Suckers are found over most of the eastern half of the United States. They are not highly thought of by fishermen but are capable of giving a great account of themselves when they are hooked. Suckers have a funny, almost comical face and get their names from it. Here is some more insight into suckers.
There are some 68 species of suckers in North American waters. The most prominent of these are the white sucker, the northern hog sucker, and the redhorse family of suckers. These fish get their name because of their fleshy mouth, with lips that are directed down. They suck up food from the bottom of the lakes and rivers they inhabit.
The white sucker ranges from northern Canada to Florida and westward to the Plains States. The northern hog sucker shares a similar range, found in lakes, rivers, and streams from Canada to Mexico and as far west as the Mississippi River system. The redhorse sucker family is found mainly in the southeastern section of the country, the Great Lakes, and the Mississippi basin.
Suckers can grow quite large. The white sucker can achieve a length of two feet and weigh five pounds while the northern hog sucker can make it to 22 inches and tip the scales at four pounds. The redhorse suckers are the biggest of the lot, with some growing as long as 30 inches. Very heavy suckers are not uncommon.
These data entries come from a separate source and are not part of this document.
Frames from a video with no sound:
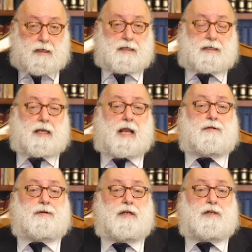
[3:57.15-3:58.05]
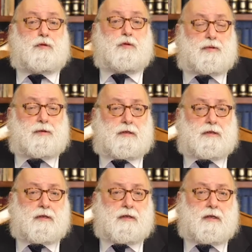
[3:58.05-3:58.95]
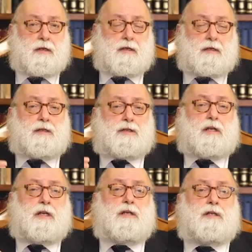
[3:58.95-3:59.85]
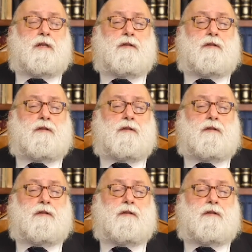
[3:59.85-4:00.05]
set out in his blueprint, the Shechina, theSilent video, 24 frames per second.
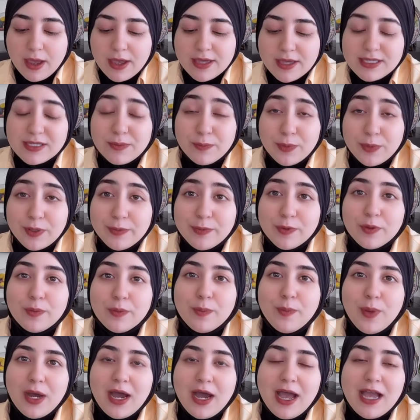some people,
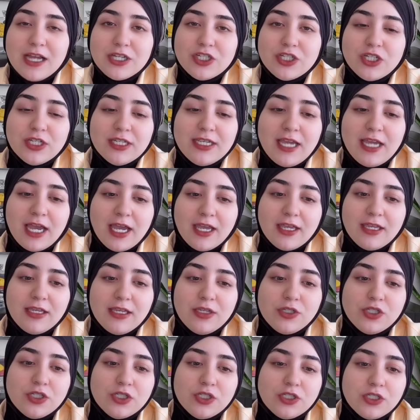but actually I
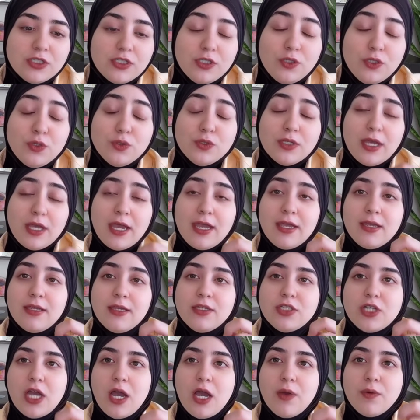
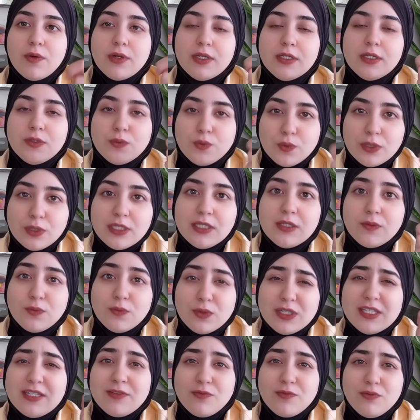shower in really,
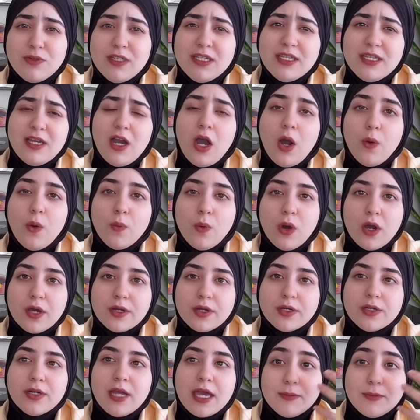really, really hot
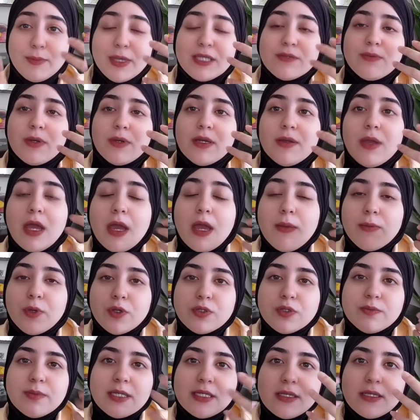water, and makes my, because
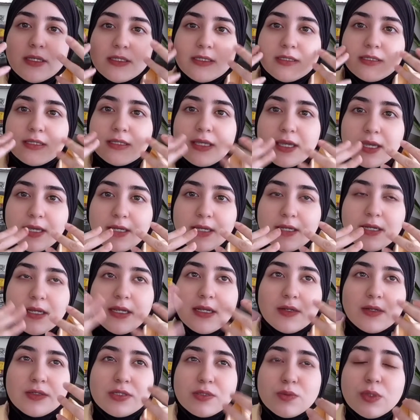my skin
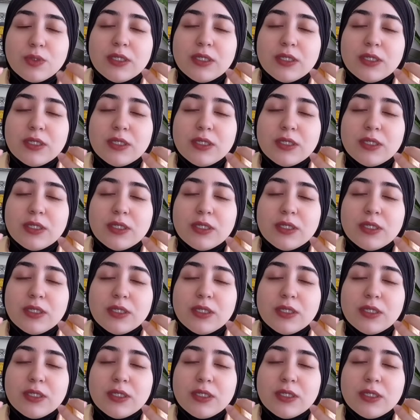is really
The Pennsylvania state record for a white sucker for instance is almost 13 pounds.
Suckers have smooth scales everywhere on their body except their heads. These large scales can be many colors, helping the sucker blend in to the bottom of the body water where it lives. White suckers are so named because of their white belly, but they are brownish to yellowish on top. The northern hog sucker is darker in color, with various shades of brown helping to camouflage it. The redhorse suckers come in many hues but all have an orange to reddish tint to their fins. The sucker has no spines that are sharp in any of its fins and the lone fin on their back is soft. A sucker has no teeth in its mouth. Instead they are found in the throat and help it to digest the plant life, mollusks, and insects that they eat by sucking food from the bottom into its mouth.
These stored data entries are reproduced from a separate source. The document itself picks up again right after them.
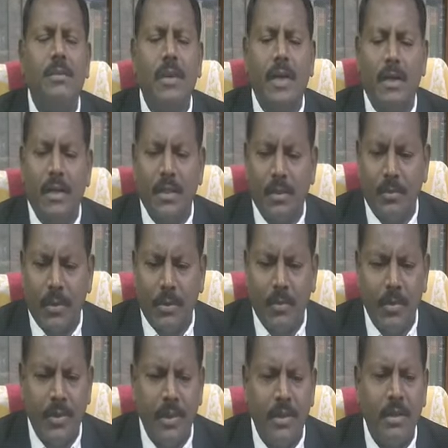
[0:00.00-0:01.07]
in matters of
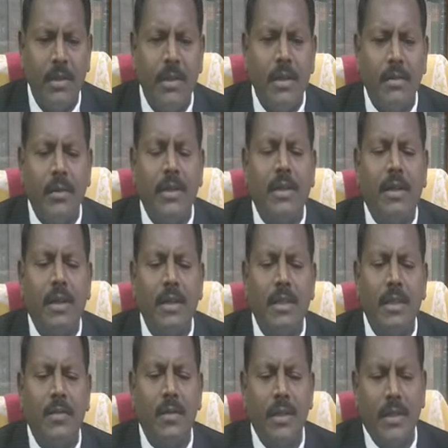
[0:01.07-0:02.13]
promotion with
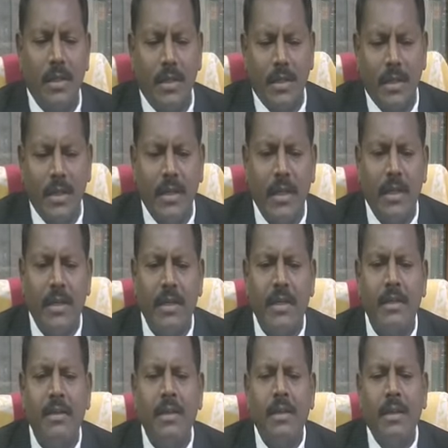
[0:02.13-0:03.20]
consequential
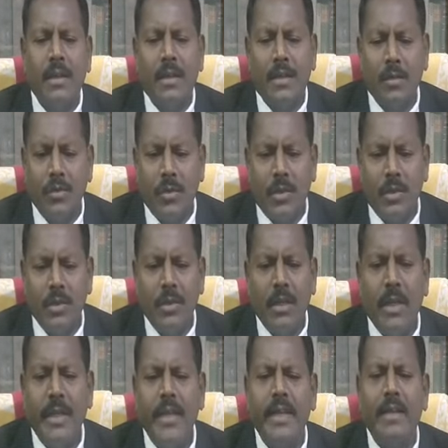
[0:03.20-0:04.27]
seniority to
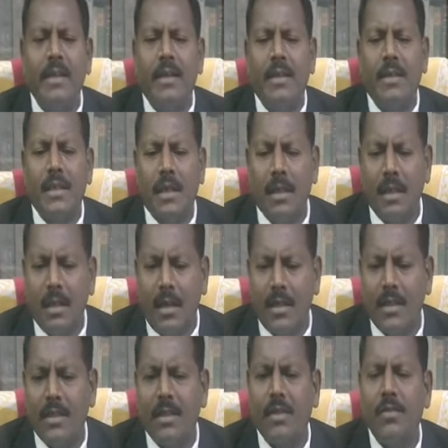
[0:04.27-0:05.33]
any class or
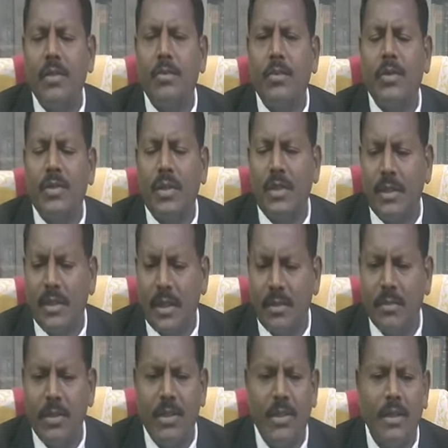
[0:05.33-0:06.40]
classes of the posts in the
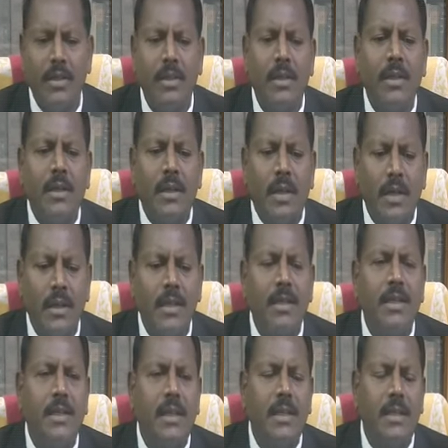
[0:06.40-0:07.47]
services under
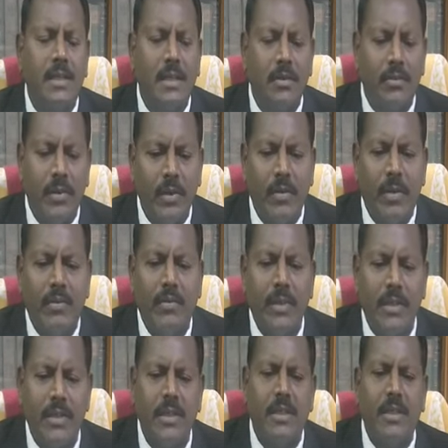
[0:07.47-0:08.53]
the states in favor of
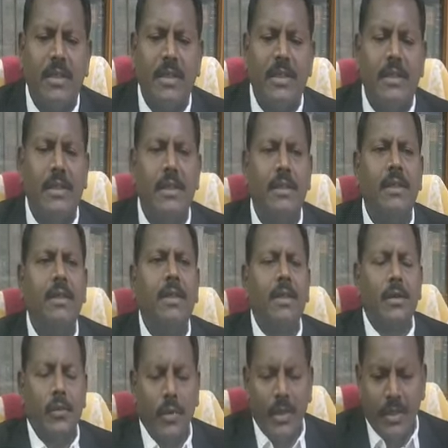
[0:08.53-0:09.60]
SCs and STs
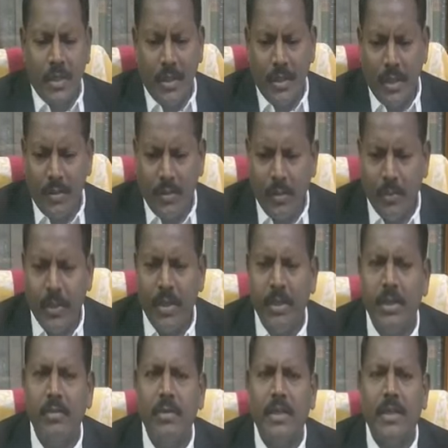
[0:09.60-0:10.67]
which in the
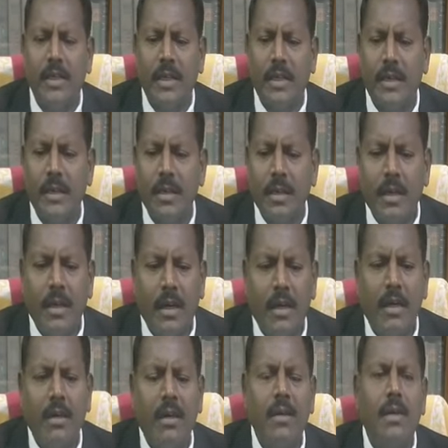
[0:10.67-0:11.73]
opinion of the state
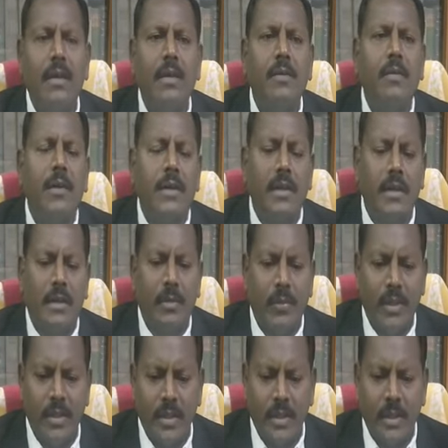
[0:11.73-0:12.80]
are not adequately
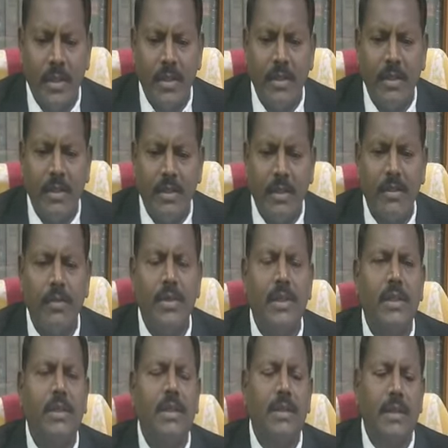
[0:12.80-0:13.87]
represented in the
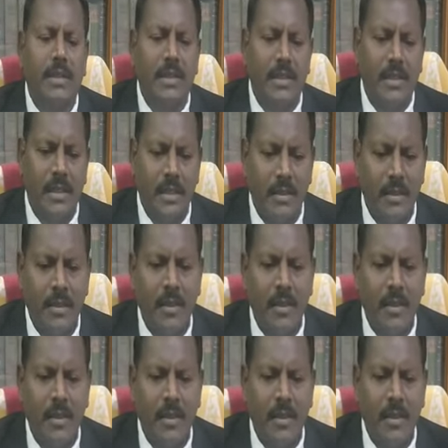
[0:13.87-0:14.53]
services under the state.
Suckers give a hard fight on a rod and reel. They can be caught on worms and nightcrawlers by casting the bait out into the water and letting it sit there. Once hooked the sucker will fight hard until it tires and can be reeled in. Suckers have sweet flesh and are marketed as "mullet" in some areas, used to make soups, chowders, or grilled and eaten. White sucker young are sold for pike bait in bait shops throughout the eastern United States.